From the significance and the abstract:
"Significance
The dynamics of glass formers exhibit dramatic slowdown below an onset temperature that delineates the high-temperature and supercooled regimes. For two-dimensional (2D) glass formers, we propose that the onset temperature is described by a Kosterlitz–Thouless transition driven by the elastic excitations underlying the relaxation mechanism for glassy dynamics. Analogous to dislocation-mediated melting in 2D solids, the excitations exist as a bound dipole–dipole state in the supercooled regime and as free dipoles above the onset temperature. The Kosterlitz–Thouless scenario explains the elastic behavior of 2D supercooled liquids at intermediate timescales and thus, the Mermin–Wagner fluctuations observed in experiments and simulations of 2D glass formers. The present work reveals the exotic nature of 2D glass formers relevant to systems under extreme confinement.
Abstract
Below the onset temperature To, the equilibrium relaxation time of most glass-forming liquids exhibits glassy dynamics characterized by a super-Arrhenius temperature dependence. In this supercooled regime, the relaxation dynamics also proceeds through localized elastic excitations corresponding to hopping events between inherent states, i.e., potential-energy-minimizing configurations of the liquid. Despite its importance in distinguishing the supercooled regime from the high-temperature regime, the microscopic origin of To is not yet known. Here, we construct a theory for the onset temperature in two dimensions and find that an inherent-state melting transition, described by the binding–unbinding transition of dipolar elastic excitations, delineates the supercooled regime from the high-temperature regime. The corresponding melting transition temperature is in good agreement with the onset temperature found in various two-dimensional (2D) atomistic models of glass formers and an experimental binary colloidal system confined to a water–air interface. Additionally, we find the predictions for the renormalized elastic moduli to agree with the experimentally observed values for the latter 2D colloidal system. We further discuss the predictions of our theory on the displacement and density correlations at supercooled conditions, which are consistent with observations of the Mermin–Wagner fluctuations in experiments and molecular simulations."

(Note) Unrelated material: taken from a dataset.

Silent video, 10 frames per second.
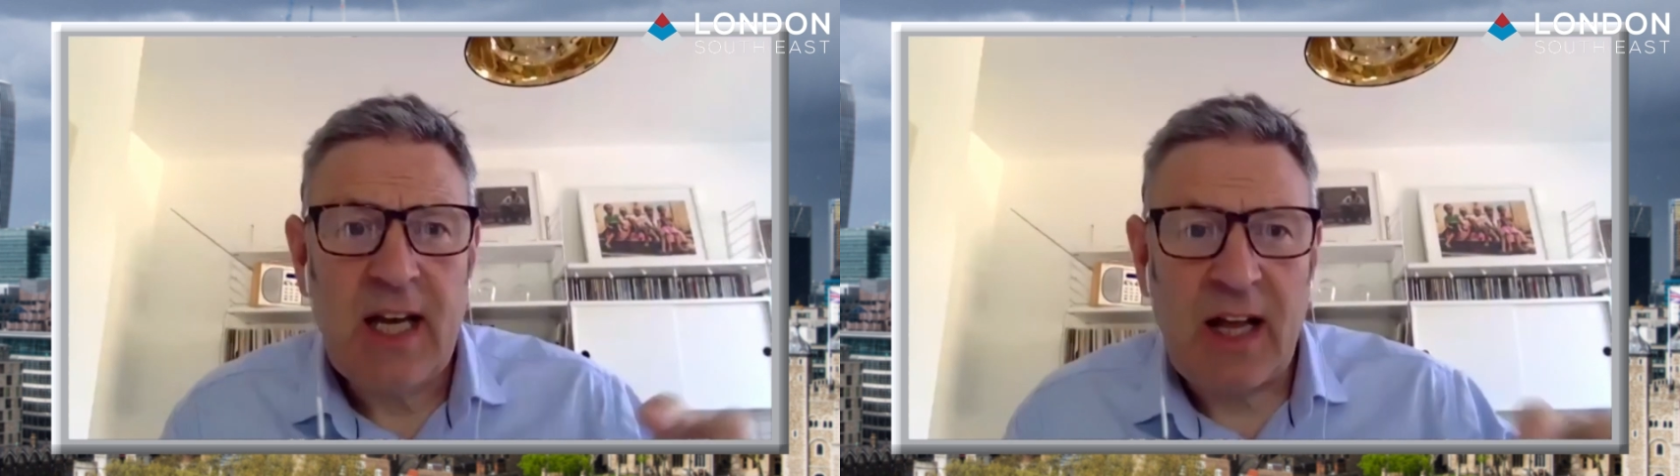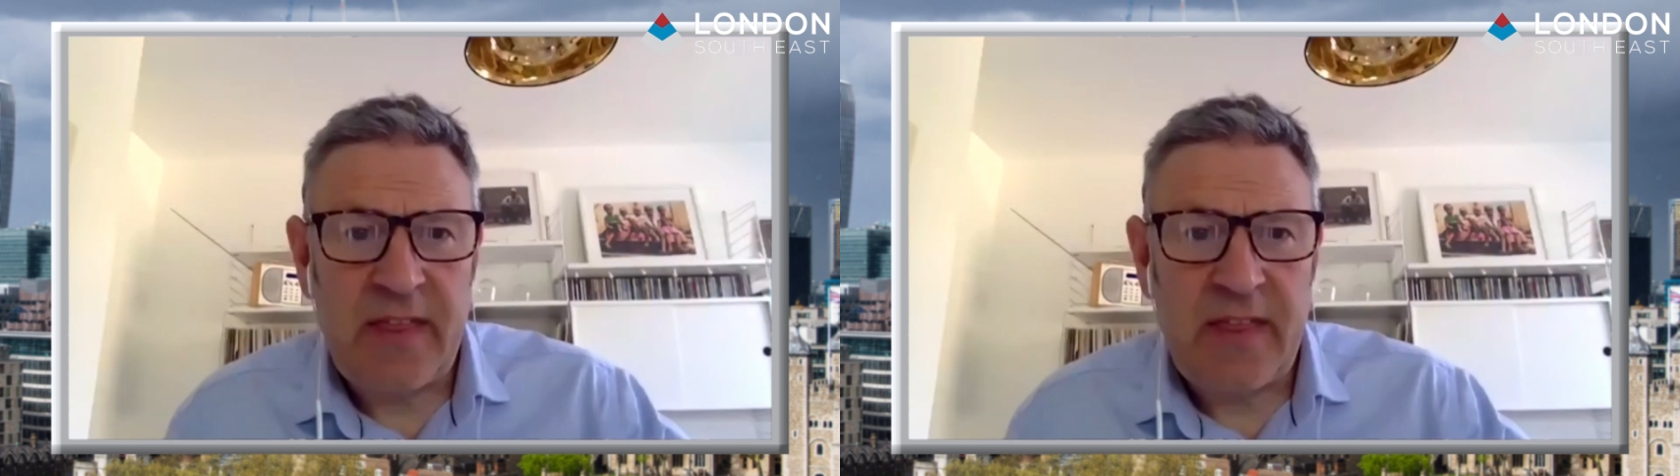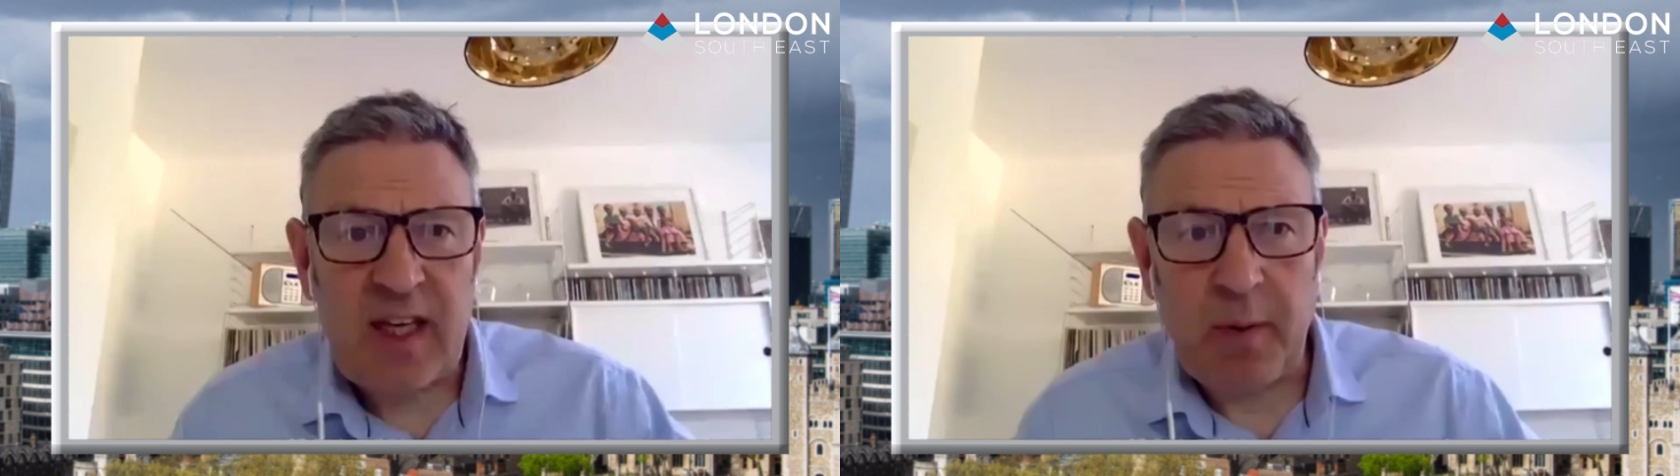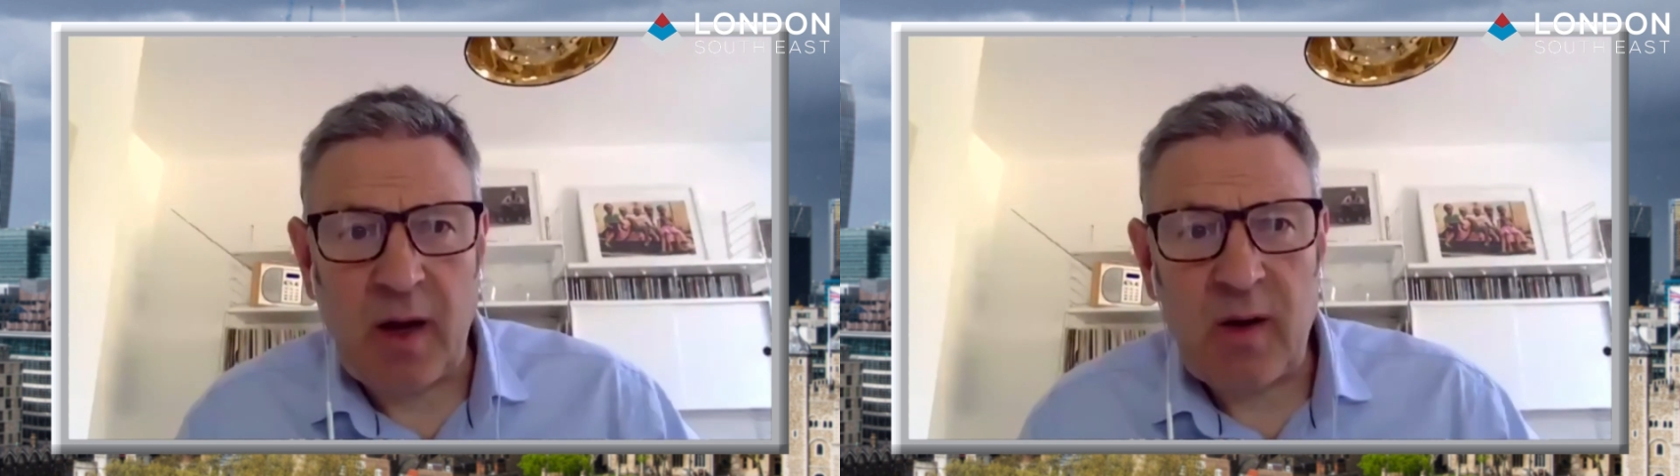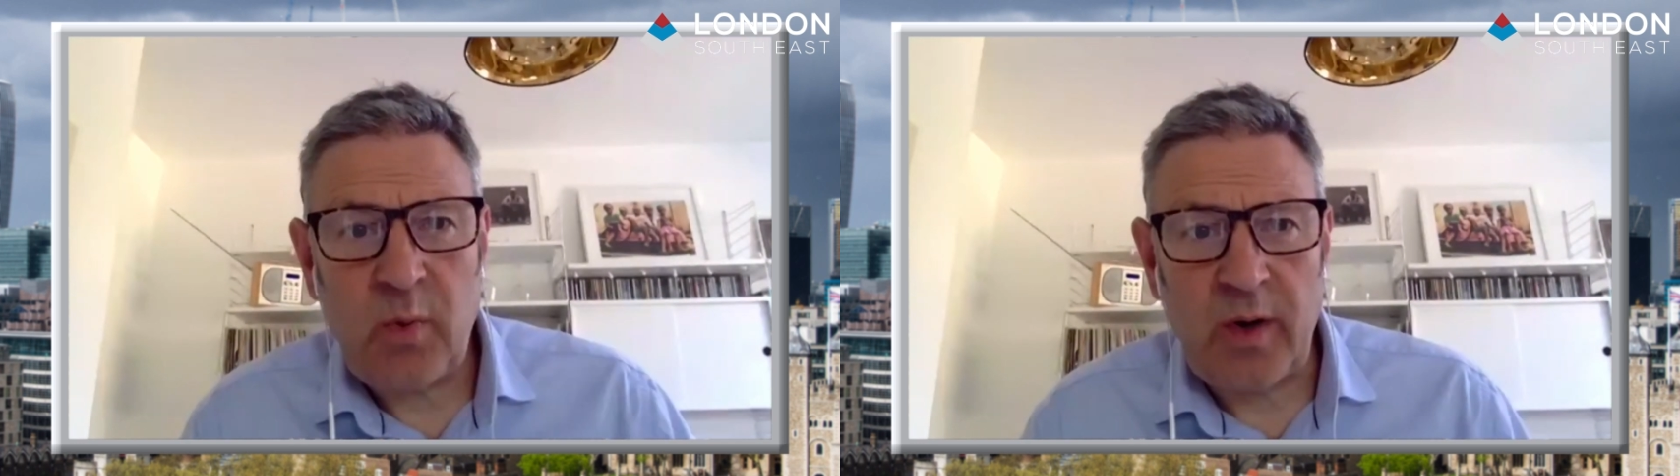and think
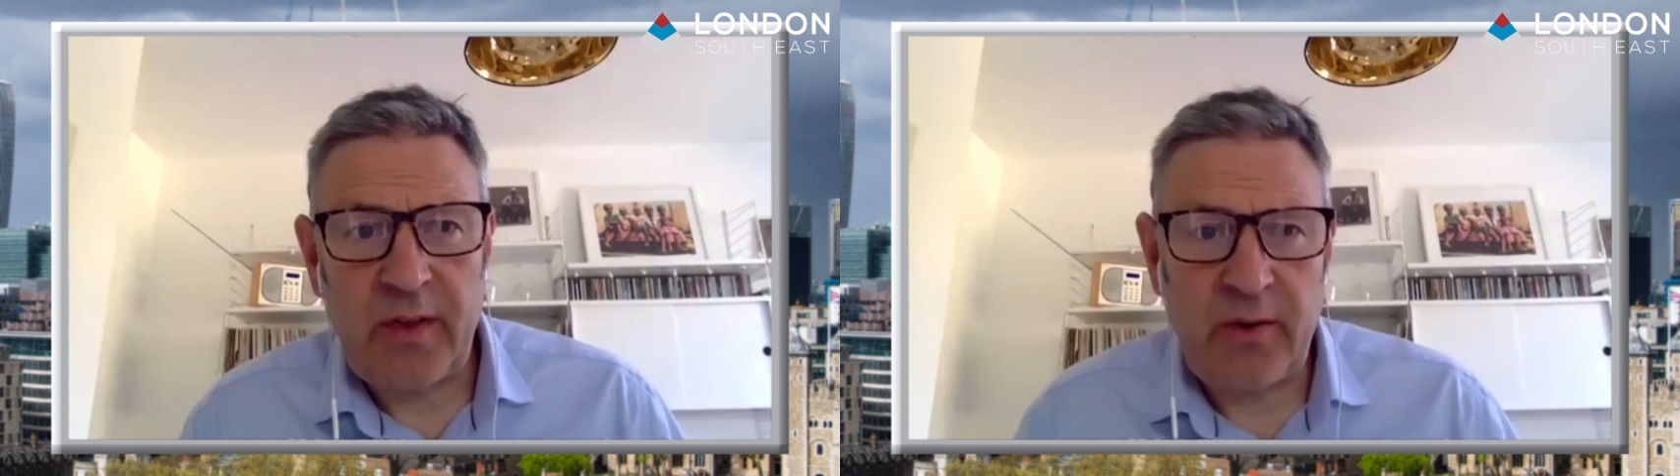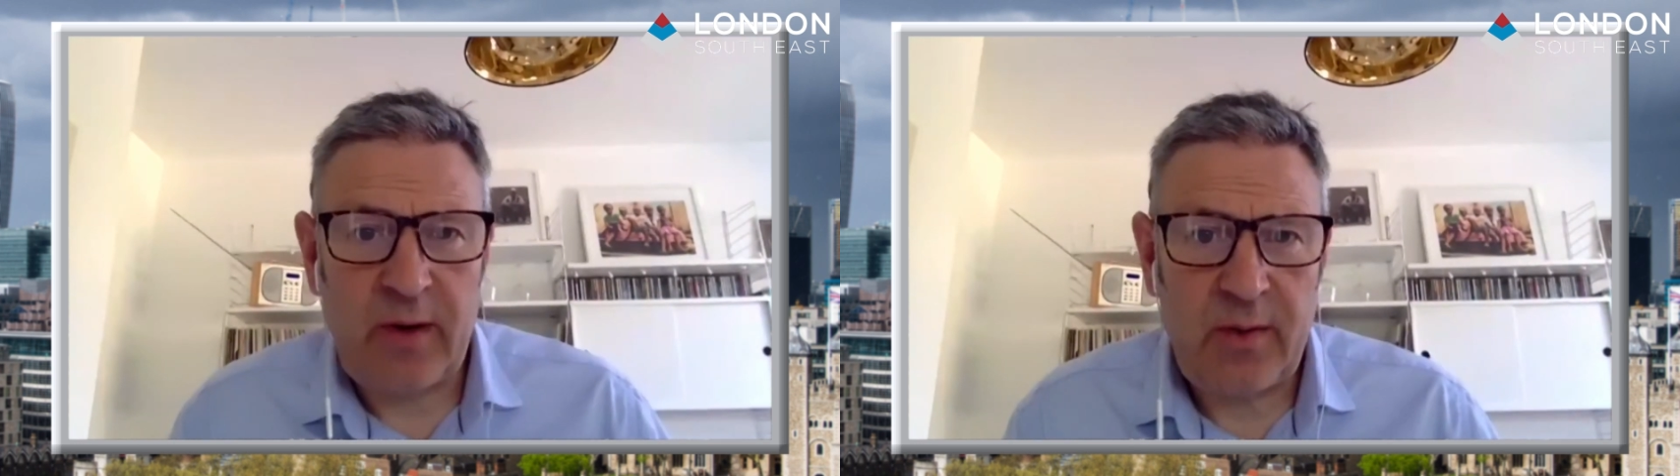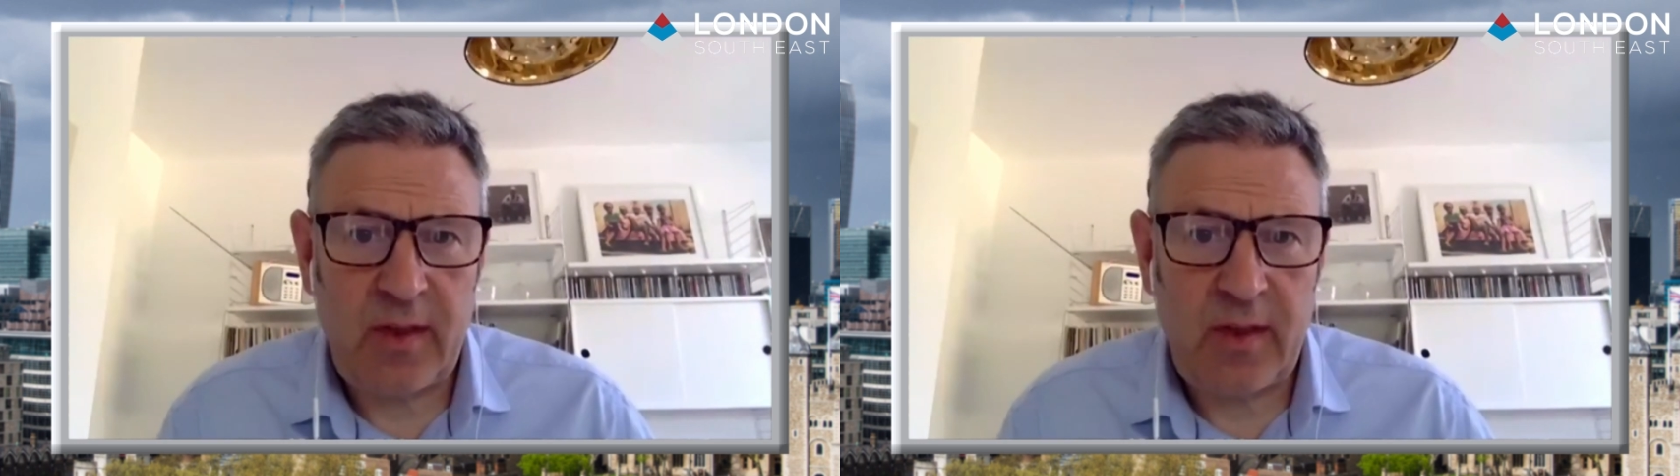about where their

A Hidden State Between Liquid And Solid May Have Been Found : ScienceAlert

Scientists Theorize a Hidden Phase Transition Between Liquid and a Solid Improved understanding of glassy dynamics could help scientists explain why a liquid behaves like a solid, and develop useful new materials



(Left) Above an onset temperature, a 2D material exhibits normal liquid behavior with all particles similarly mobile (yellow). (Right) Below that temperature, it becomes supercooled, with the onset of rigidity leading to just some mobile particles (yellow) amongst solid-like ‘frozen’ regions (blue).